══ DATA RECORDS ══
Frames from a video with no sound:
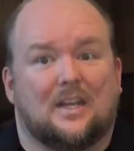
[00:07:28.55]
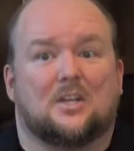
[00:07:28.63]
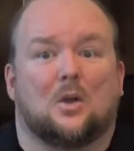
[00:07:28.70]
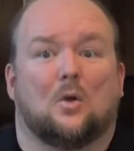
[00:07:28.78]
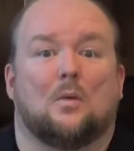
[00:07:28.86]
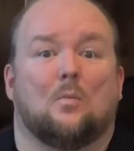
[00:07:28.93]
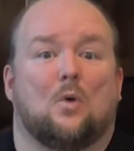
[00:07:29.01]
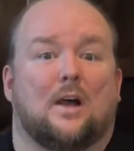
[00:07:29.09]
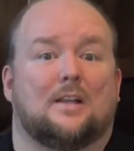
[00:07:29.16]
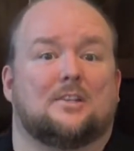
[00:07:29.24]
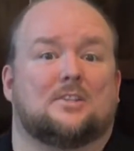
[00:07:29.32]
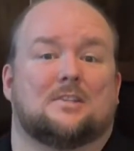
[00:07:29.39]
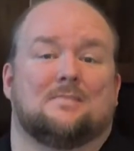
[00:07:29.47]
he told them
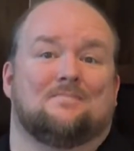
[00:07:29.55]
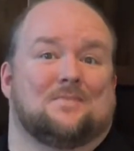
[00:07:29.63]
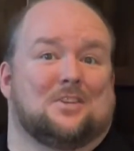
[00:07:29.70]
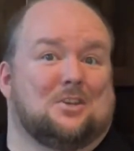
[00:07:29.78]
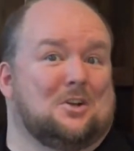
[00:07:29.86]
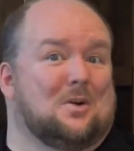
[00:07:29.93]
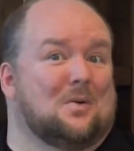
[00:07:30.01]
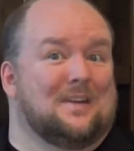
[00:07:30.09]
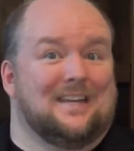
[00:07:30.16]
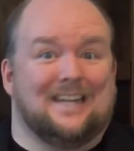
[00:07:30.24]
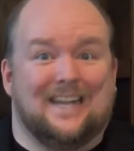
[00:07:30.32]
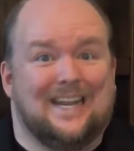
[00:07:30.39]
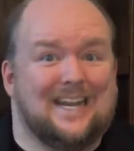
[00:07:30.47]
was, You
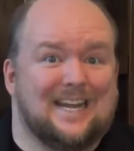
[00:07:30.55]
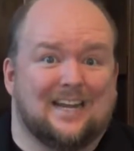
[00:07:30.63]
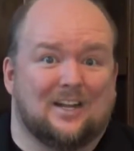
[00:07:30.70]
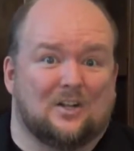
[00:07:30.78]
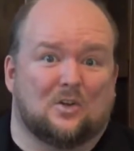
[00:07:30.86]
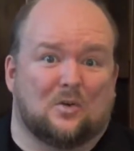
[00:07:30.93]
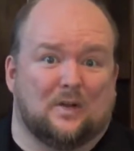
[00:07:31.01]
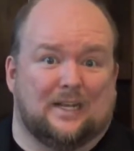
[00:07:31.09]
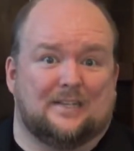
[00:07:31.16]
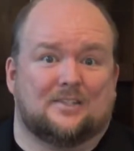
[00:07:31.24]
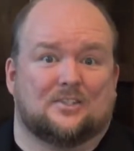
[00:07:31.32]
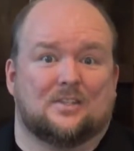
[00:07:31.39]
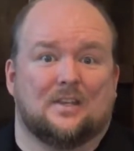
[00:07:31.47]
don't need an
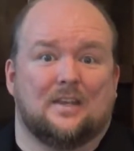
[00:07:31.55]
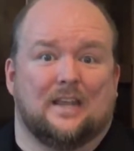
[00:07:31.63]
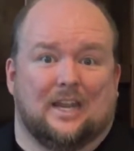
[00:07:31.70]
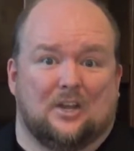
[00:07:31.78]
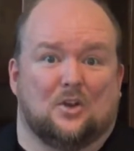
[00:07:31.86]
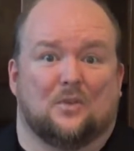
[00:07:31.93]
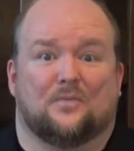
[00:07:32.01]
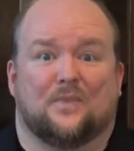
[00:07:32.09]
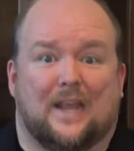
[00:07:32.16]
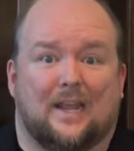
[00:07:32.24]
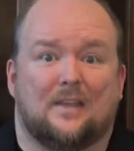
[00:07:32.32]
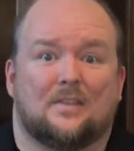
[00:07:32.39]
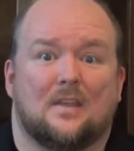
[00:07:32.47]
increase in your
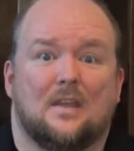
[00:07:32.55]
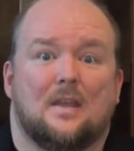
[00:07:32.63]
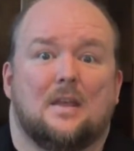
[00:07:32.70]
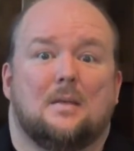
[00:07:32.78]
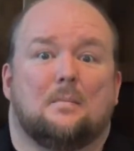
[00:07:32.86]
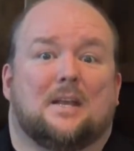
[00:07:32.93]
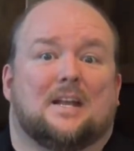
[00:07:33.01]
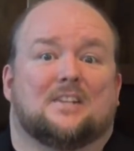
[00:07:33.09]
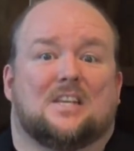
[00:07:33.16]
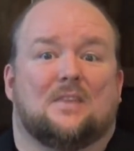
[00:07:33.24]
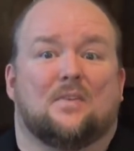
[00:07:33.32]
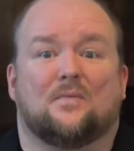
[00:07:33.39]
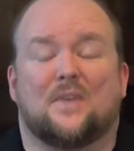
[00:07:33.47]
faith because
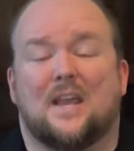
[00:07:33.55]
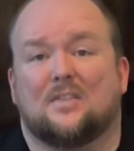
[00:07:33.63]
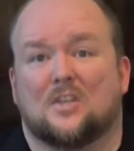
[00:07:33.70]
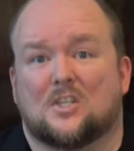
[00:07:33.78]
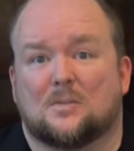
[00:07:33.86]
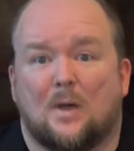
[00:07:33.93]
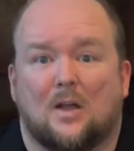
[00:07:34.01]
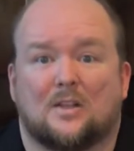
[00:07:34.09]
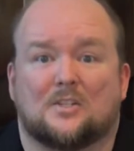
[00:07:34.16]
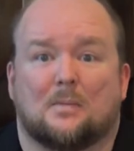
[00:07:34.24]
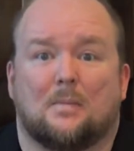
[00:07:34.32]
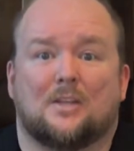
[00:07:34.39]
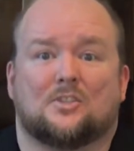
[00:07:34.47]
even faith as small
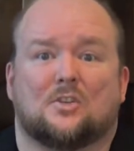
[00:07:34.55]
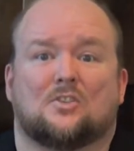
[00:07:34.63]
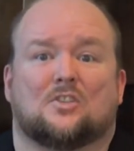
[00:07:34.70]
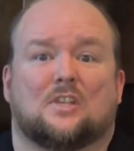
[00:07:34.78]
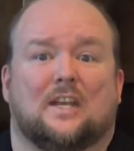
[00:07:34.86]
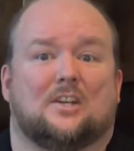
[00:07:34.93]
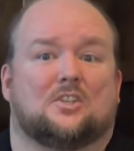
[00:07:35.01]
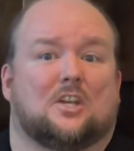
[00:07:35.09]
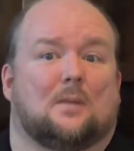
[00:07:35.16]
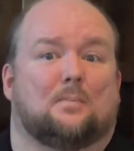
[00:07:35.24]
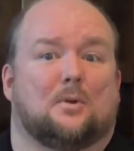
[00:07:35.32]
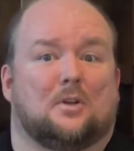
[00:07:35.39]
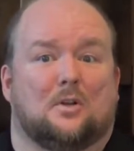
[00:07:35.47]
as a mustard seed is going
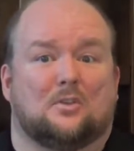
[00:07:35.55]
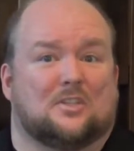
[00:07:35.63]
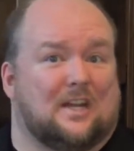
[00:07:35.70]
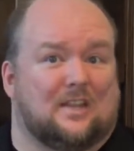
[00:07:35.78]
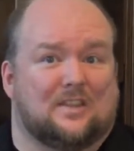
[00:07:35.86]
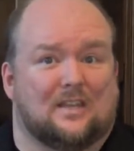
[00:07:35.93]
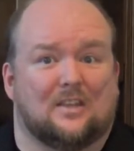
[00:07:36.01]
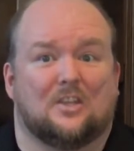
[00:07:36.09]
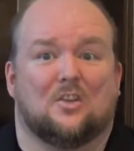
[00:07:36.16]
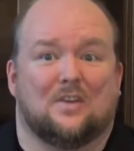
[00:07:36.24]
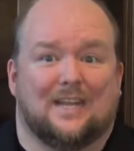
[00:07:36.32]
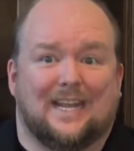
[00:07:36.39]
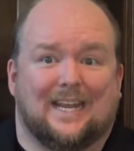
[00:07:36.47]
to produce anything that
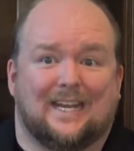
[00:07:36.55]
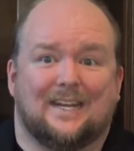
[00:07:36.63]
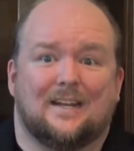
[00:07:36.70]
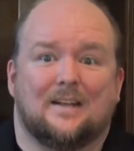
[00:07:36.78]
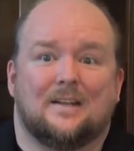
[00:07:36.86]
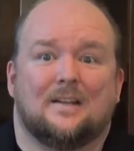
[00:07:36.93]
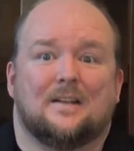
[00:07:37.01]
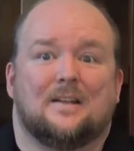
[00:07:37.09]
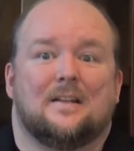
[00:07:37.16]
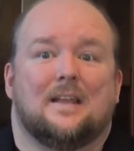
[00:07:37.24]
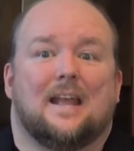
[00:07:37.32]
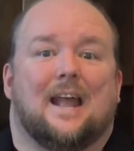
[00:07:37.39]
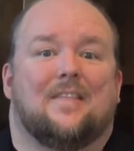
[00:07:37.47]
you need.
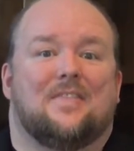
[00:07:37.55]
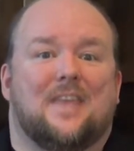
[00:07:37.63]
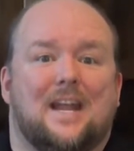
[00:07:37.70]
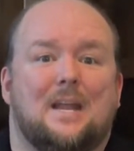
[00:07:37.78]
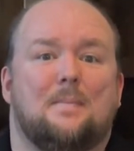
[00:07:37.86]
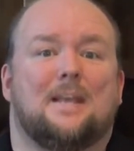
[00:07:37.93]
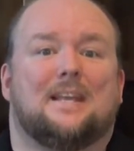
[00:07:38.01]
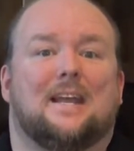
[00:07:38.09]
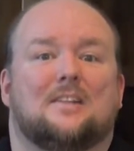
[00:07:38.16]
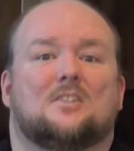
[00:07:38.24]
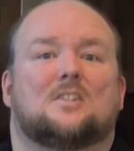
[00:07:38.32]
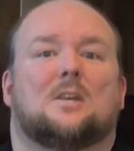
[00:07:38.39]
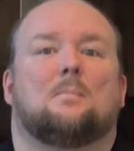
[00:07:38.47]
And then he
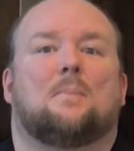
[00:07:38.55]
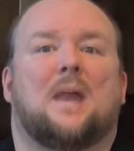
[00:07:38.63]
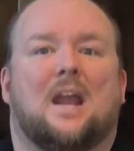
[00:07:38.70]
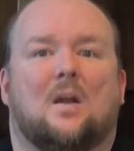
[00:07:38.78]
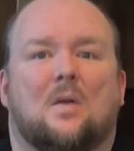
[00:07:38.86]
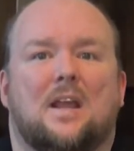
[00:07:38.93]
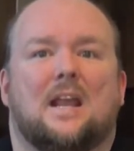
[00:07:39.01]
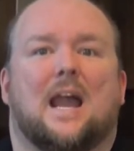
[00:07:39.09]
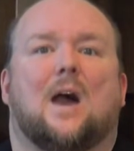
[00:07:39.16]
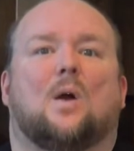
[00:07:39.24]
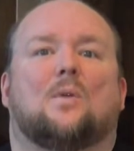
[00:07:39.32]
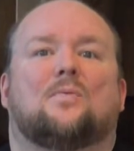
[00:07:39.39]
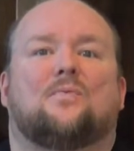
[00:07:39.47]
begins comparing
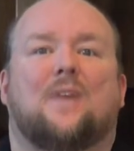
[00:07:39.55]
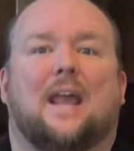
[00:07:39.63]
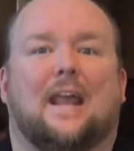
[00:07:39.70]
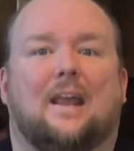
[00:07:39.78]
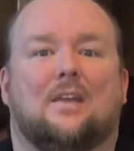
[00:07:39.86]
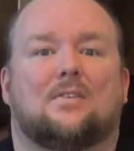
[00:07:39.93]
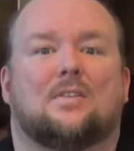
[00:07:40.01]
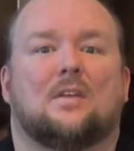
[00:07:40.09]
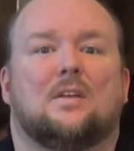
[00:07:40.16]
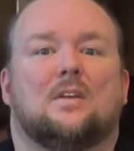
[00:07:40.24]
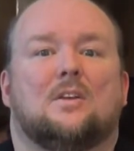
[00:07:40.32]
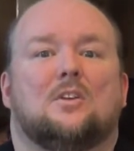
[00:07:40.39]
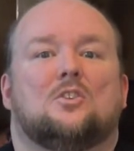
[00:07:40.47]
our faith
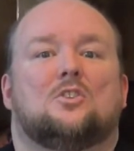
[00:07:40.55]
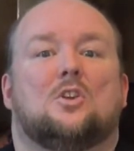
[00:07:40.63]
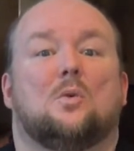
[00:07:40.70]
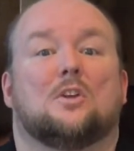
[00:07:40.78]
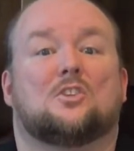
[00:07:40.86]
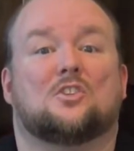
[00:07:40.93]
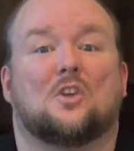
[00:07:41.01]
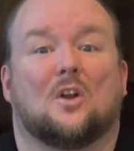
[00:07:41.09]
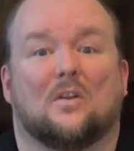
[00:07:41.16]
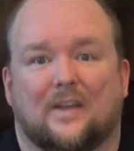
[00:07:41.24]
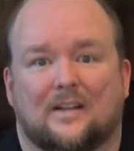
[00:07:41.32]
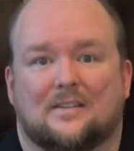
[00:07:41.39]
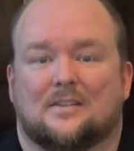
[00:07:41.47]
to a
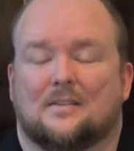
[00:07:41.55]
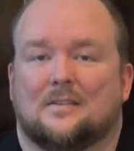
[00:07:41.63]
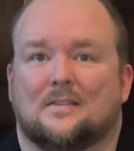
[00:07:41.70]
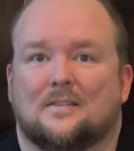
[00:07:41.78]
servant.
═══
When you return the listing, keep it exact and omit any pictures it holds.

## YOUR SOLUTION
Frames from a video with no sound:
[00:07:28.55]
[00:07:28.63]
[00:07:28.70]
[00:07:28.78]
[00:07:28.86]
[00:07:28.93]
[00:07:29.01]
[00:07:29.09]
[00:07:29.16]
[00:07:29.24]
[00:07:29.32]
[00:07:29.39]
[00:07:29.47]
he told them
[00:07:29.55]
[00:07:29.63]
[00:07:29.70]
[00:07:29.78]
[00:07:29.86]
[00:07:29.93]
[00:07:30.01]
[00:07:30.09]
[00:07:30.16]
[00:07:30.24]
[00:07:30.32]
[00:07:30.39]
[00:07:30.47]
was, You
[00:07:30.55]
[00:07:30.63]
[00:07:30.70]
[00:07:30.78]
[00:07:30.86]
[00:07:30.93]
[00:07:31.01]
[00:07:31.09]
[00:07:31.16]
[00:07:31.24]
[00:07:31.32]
[00:07:31.39]
[00:07:31.47]
don't need an
[00:07:31.55]
[00:07:31.63]
[00:07:31.70]
[00:07:31.78]
[00:07:31.86]
[00:07:31.93]
[00:07:32.01]
[00:07:32.09]
[00:07:32.16]
[00:07:32.24]
[00:07:32.32]
[00:07:32.39]
[00:07:32.47]
increase in your
[00:07:32.55]
[00:07:32.63]
[00:07:32.70]
[00:07:32.78]
[00:07:32.86]
[00:07:32.93]
[00:07:33.01]
[00:07:33.09]
[00:07:33.16]
[00:07:33.24]
[00:07:33.32]
[00:07:33.39]
[00:07:33.47]
faith because
[00:07:33.55]
[00:07:33.63]
[00:07:33.70]
[00:07:33.78]
[00:07:33.86]
[00:07:33.93]
[00:07:34.01]
[00:07:34.09]
[00:07:34.16]
[00:07:34.24]
[00:07:34.32]
[00:07:34.39]
[00:07:34.47]
even faith as small
[00:07:34.55]
[00:07:34.63]
[00:07:34.70]
[00:07:34.78]
[00:07:34.86]
[00:07:34.93]
[00:07:35.01]
[00:07:35.09]
[00:07:35.16]
[00:07:35.24]
[00:07:35.32]
[00:07:35.39]
[00:07:35.47]
as a mustard seed is going
[00:07:35.55]
[00:07:35.63]
[00:07:35.70]
[00:07:35.78]
[00:07:35.86]
[00:07:35.93]
[00:07:36.01]
[00:07:36.09]
[00:07:36.16]
[00:07:36.24]
[00:07:36.32]
[00:07:36.39]
[00:07:36.47]
to produce anything that
[00:07:36.55]
[00:07:36.63]
[00:07:36.70]
[00:07:36.78]
[00:07:36.86]
[00:07:36.93]
[00:07:37.01]
[00:07:37.09]
[00:07:37.16]
[00:07:37.24]
[00:07:37.32]
[00:07:37.39]
[00:07:37.47]
you need.
[00:07:37.55]
[00:07:37.63]
[00:07:37.70]
[00:07:37.78]
[00:07:37.86]
[00:07:37.93]
[00:07:38.01]
[00:07:38.09]
[00:07:38.16]
[00:07:38.24]
[00:07:38.32]
[00:07:38.39]
[00:07:38.47]
And then he
[00:07:38.55]
[00:07:38.63]
[00:07:38.70]
[00:07:38.78]
[00:07:38.86]
[00:07:38.93]
[00:07:39.01]
[00:07:39.09]
[00:07:39.16]
[00:07:39.24]
[00:07:39.32]
[00:07:39.39]
[00:07:39.47]
begins comparing
[00:07:39.55]
[00:07:39.63]
[00:07:39.70]
[00:07:39.78]
[00:07:39.86]
[00:07:39.93]
[00:07:40.01]
[00:07:40.09]
[00:07:40.16]
[00:07:40.24]
[00:07:40.32]
[00:07:40.39]
[00:07:40.47]
our faith
[00:07:40.55]
[00:07:40.63]
[00:07:40.70]
[00:07:40.78]
[00:07:40.86]
[00:07:40.93]
[00:07:41.01]
[00:07:41.09]
[00:07:41.16]
[00:07:41.24]
[00:07:41.32]
[00:07:41.39]
[00:07:41.47]
to a
[00:07:41.55]
[00:07:41.63]
[00:07:41.70]
[00:07:41.78]
servant.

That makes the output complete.